Obsidian: GPU Kernel Programming in Haskell
Graphics Processing Units (GPUs) are evolving into powerful general purpose computing platforms. At first, GPU performance was driven by the requirements of 3D graphics computer games. To fit this workload, a GPU is a many-core processor suitable for the data-parallel programming paradigm. Today, GPUs come with hundreds of processing elements and a theoretical single precision floating point performance in the teraflop range.
Because of the computing power of modern GPUs, programmers are increasingly inter- ested in making use of them for non-graphics applications. This desire has given rise to the research field that studies General Purpose Computations on GPUs (GPGPU). The manufacturers of GPUs are also acknowledging this trend and are tailoring their GPUs to meet both the desires of those playing games and the GPGPU community.
CUDA is NVIDIA’s tool-set for GPGPU programming on their GPUs. CUDA is a big improvement for the GPGPU programmer compared to what was available before. In the early days, the GPGPU programmer was forced to express the algorithm being im- plemented as a computer graphics computation. CUDA provides a C compiler and a set of libraries for general purpose programming on the GPU, freeing the programmer from graphics APIs. In CUDA, the programmer decomposes the problem into a set of kernels. A kernel is an isolated data-parallel program executed by a number of threads on the GPU. CUDA has some problems. For example, CUDA is a very low level interface to the GPU capabilities and there is also the issue that CUDA kernels are not easily composable.

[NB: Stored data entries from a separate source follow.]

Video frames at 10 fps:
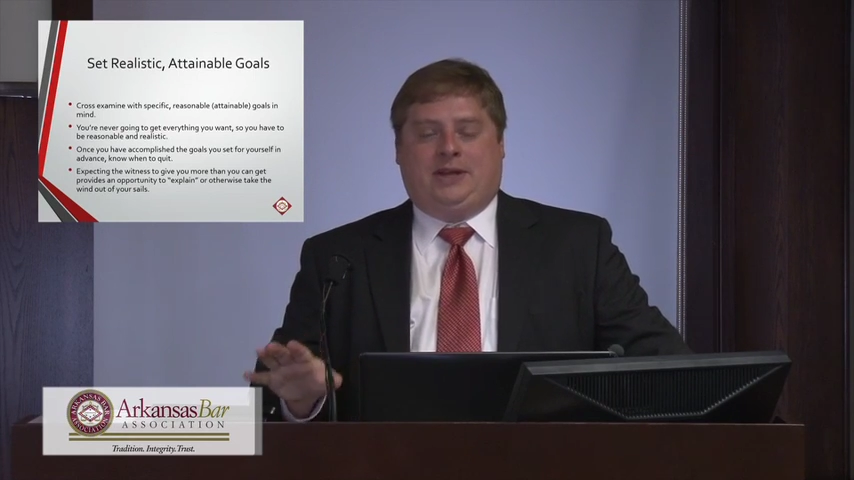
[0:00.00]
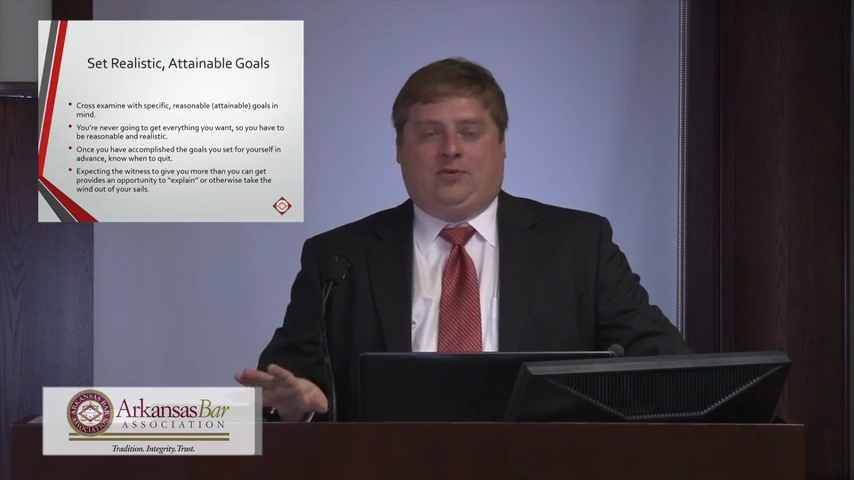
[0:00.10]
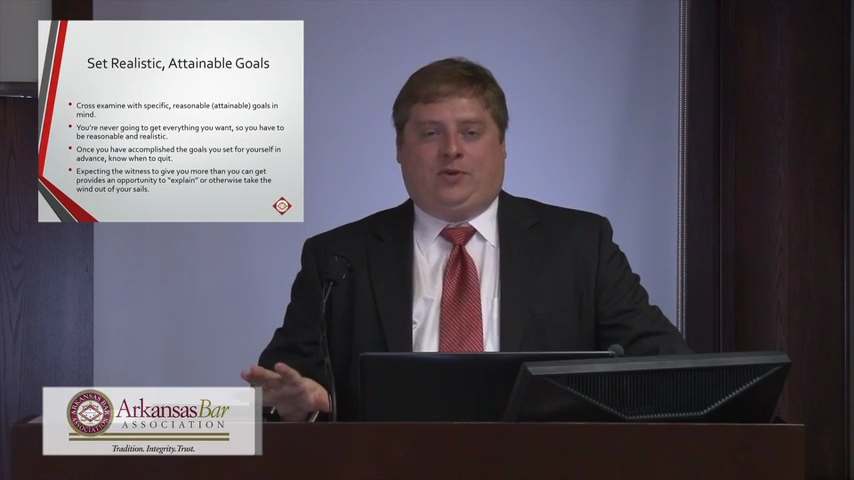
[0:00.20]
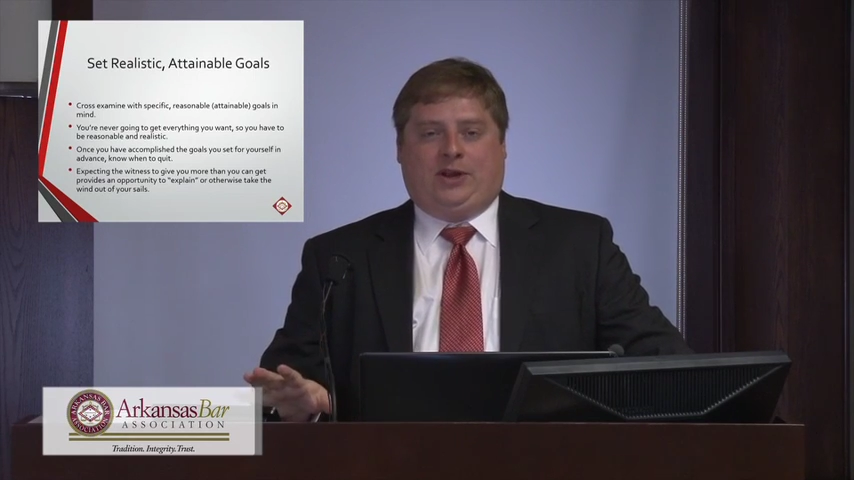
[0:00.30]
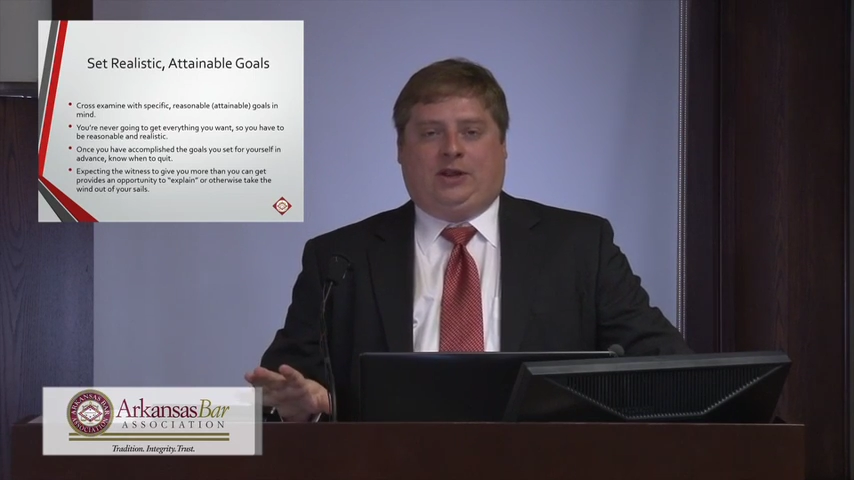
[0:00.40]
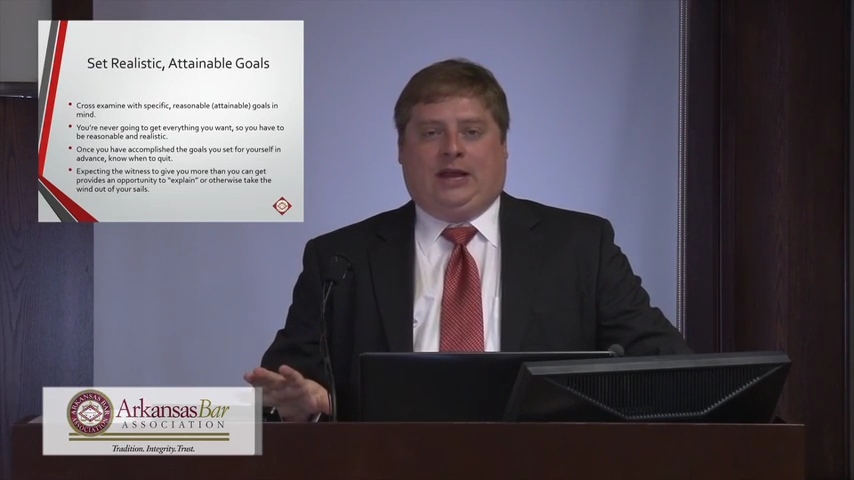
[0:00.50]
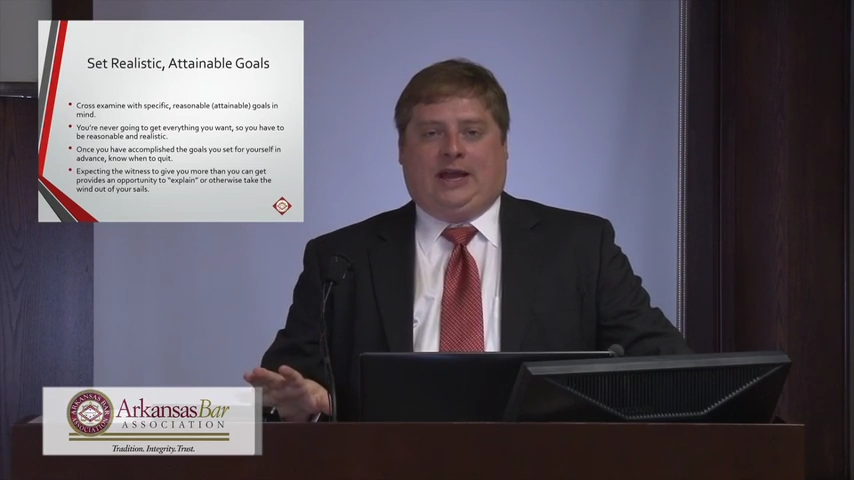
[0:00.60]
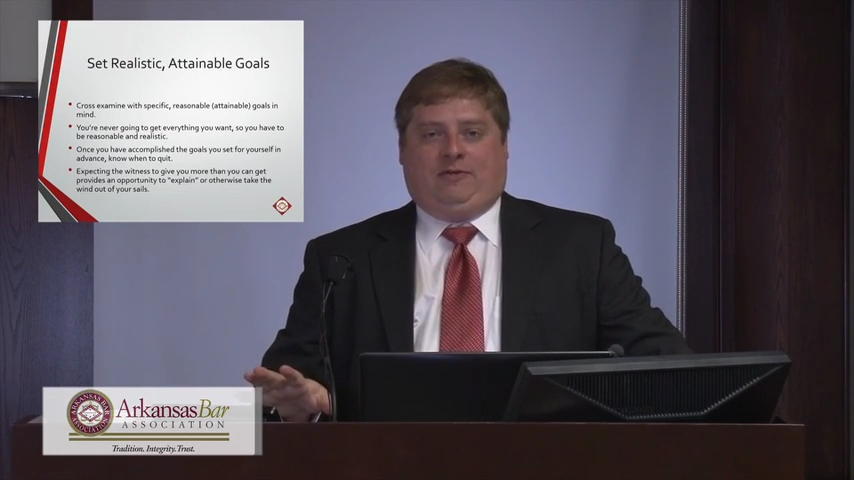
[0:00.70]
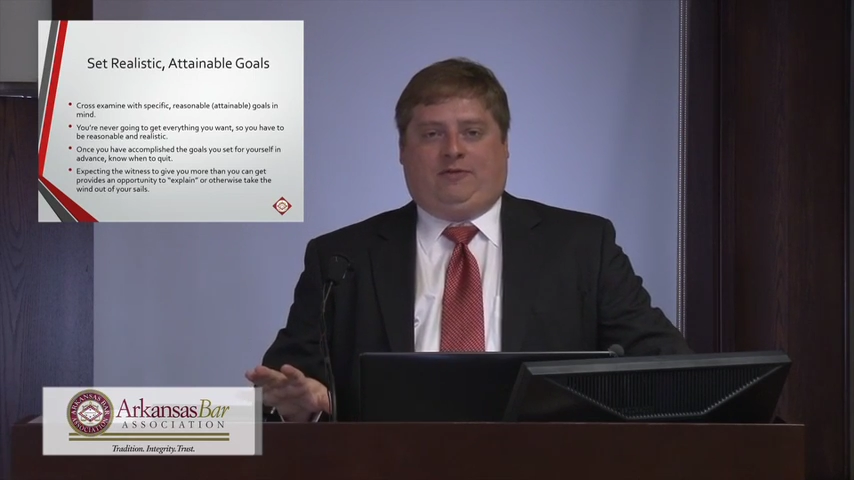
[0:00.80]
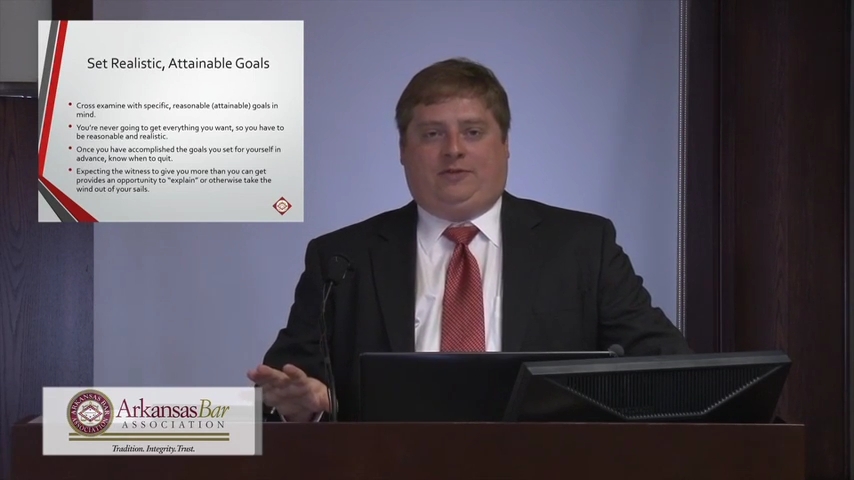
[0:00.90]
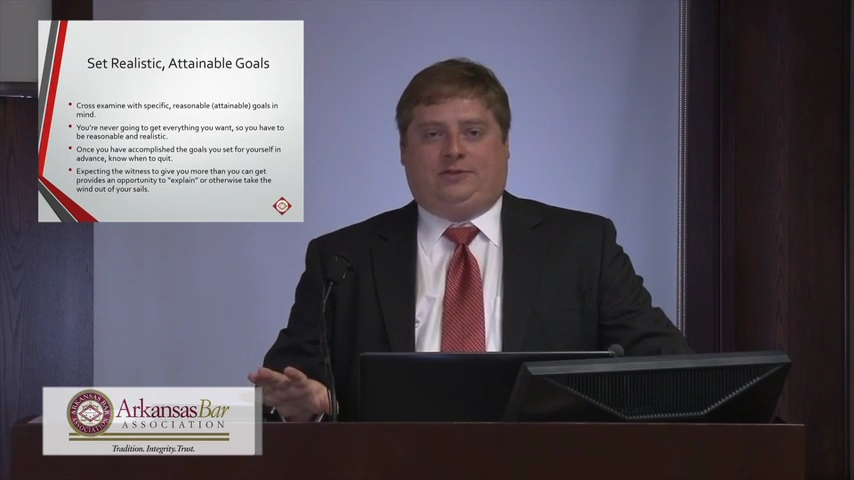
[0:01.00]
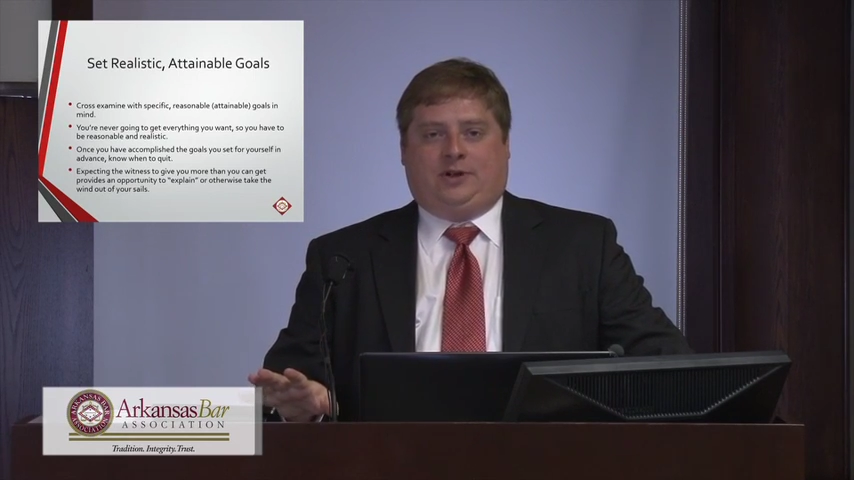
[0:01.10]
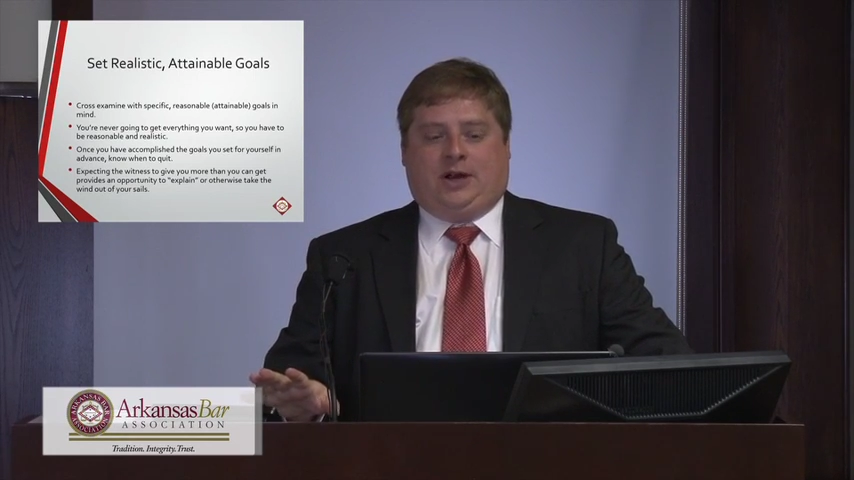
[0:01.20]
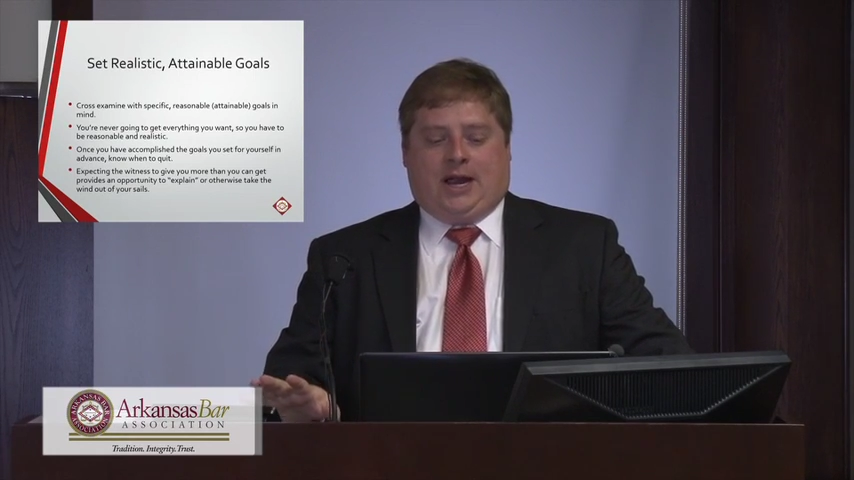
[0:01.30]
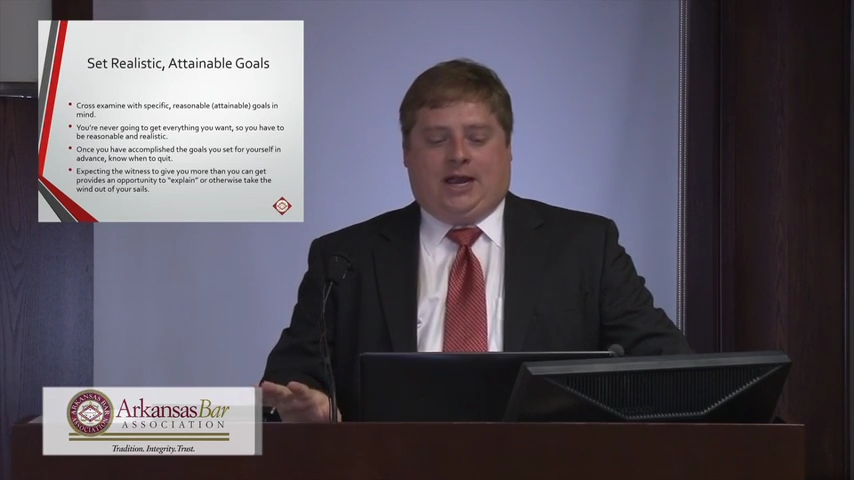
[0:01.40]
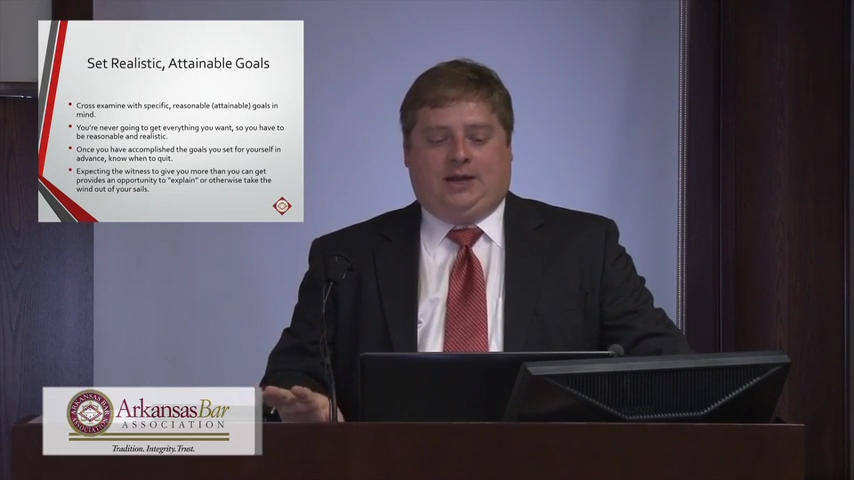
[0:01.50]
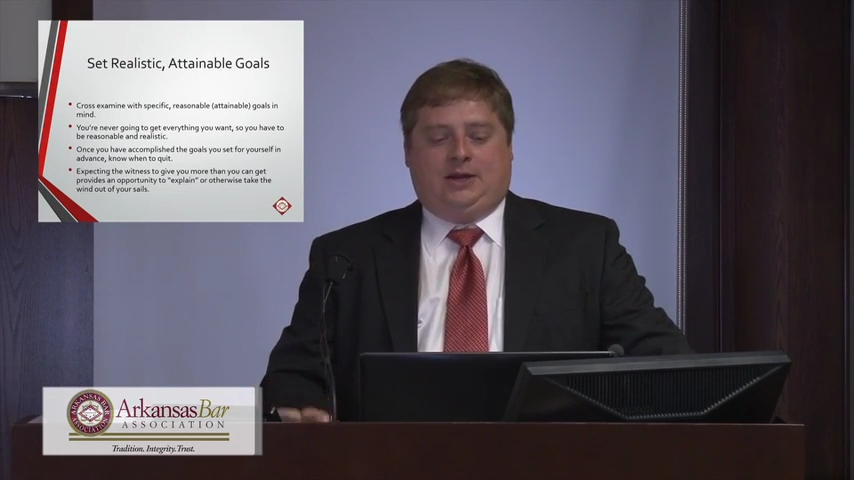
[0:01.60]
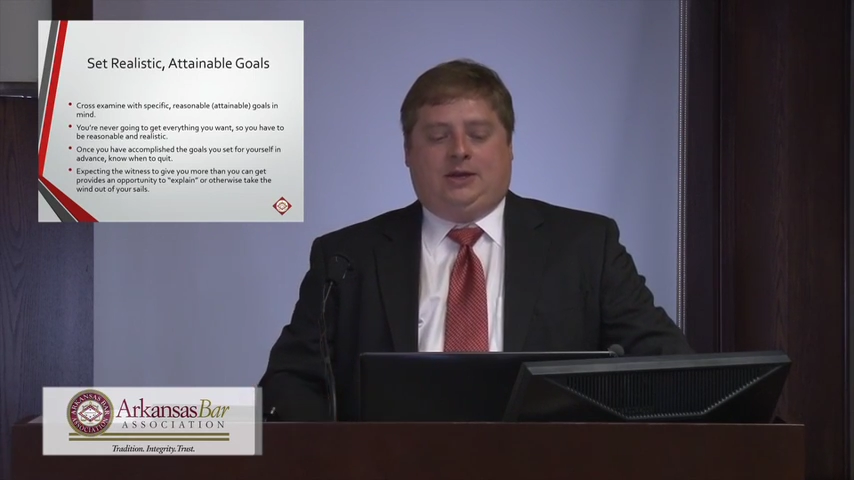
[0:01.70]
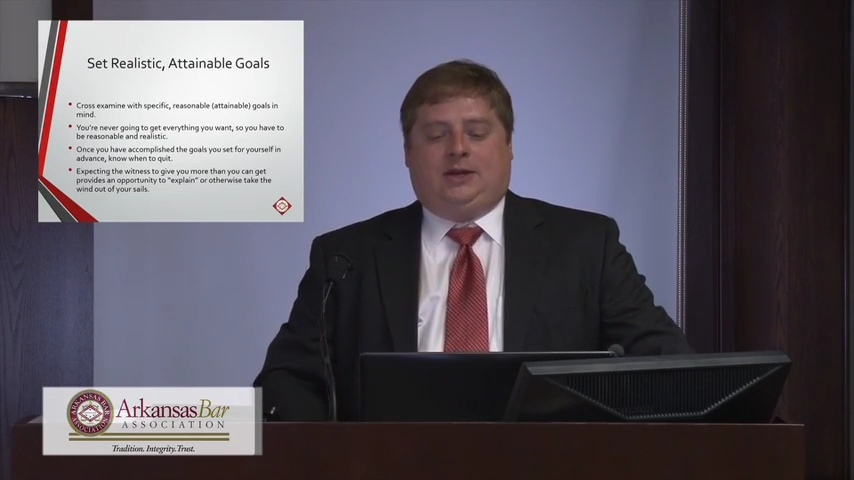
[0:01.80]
in real life. All right?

Obsidian is an embedded language for implementing kernels in the functional programming language Haskell. From higher level descriptions of algorithms based on combinators, CUDA code is generated. Using this approach, Obsidian kernels are more compositional and also relieve the programmer from inventing the typically complex index arithmetic expressions that are used to load and store data in data-parallel algorithms. The indexing arithmetic is hidden away from the programmer in the set of combinators provided as a library.
The performance obtained from the kernels generated using Obsidian is decent. It does not compare to optimized handwritten code but if the implementation effort is taken into consideration performance is good. Obsidian allows the programmer to think about the problem at hand, rather than being weighed down by the lower level details.
In this thesis, two different implementations of Obsidian are shown. The first of these implementations is based on monads and the second on arrows, two concepts familiar to functional programmers. A number of applications are presented, expressed using the arrow based version.